▶ [EXTRACTED RECORDS]:
Content starts

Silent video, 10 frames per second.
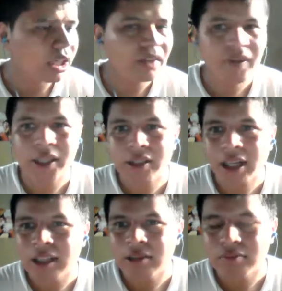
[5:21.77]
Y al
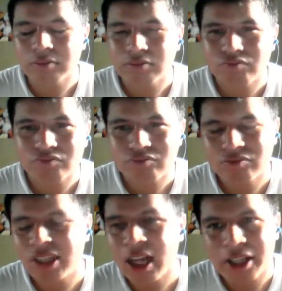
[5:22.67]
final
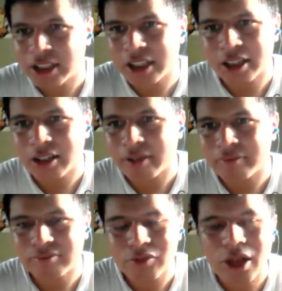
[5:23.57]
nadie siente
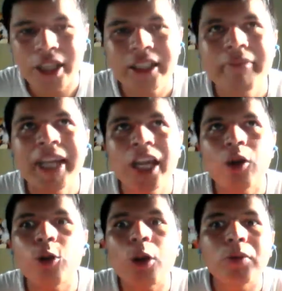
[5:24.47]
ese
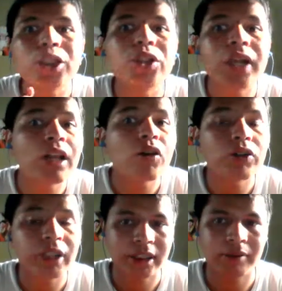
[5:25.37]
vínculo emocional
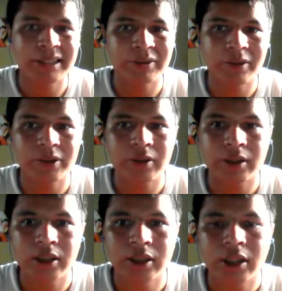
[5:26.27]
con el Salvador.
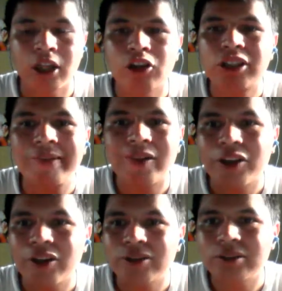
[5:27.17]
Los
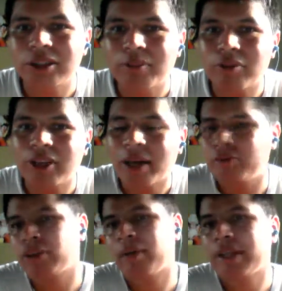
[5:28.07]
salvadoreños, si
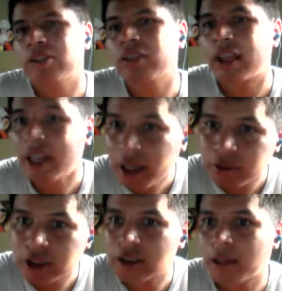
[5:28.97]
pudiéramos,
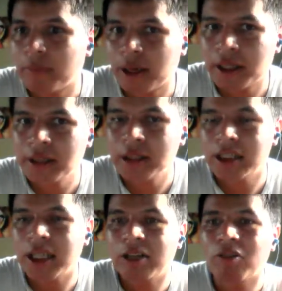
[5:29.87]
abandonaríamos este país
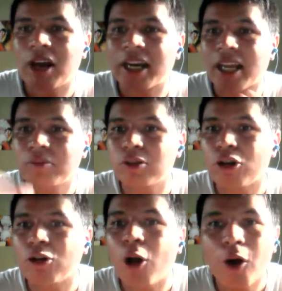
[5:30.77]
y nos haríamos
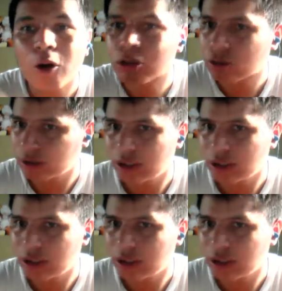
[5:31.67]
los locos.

Content ends
Content starts

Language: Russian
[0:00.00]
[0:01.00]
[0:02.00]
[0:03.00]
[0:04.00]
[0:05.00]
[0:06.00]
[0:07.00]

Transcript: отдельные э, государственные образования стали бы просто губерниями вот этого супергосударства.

Content ends

▶ [AIM OF THE TASK]: The response should be the listing above, limited to the lines between the one holding "Language: Russian" and the one holding "Transcript: отдельные э, государственные", inclusive, reproduced exactly.

▶ [ANSWER TO THE PROBLEM]:
Language: Russian
[0:00.00]
[0:01.00]
[0:02.00]
[0:03.00]
[0:04.00]
[0:05.00]
[0:06.00]
[0:07.00]

Transcript: отдельные э, государственные образования стали бы просто губерниями вот этого супергосударства.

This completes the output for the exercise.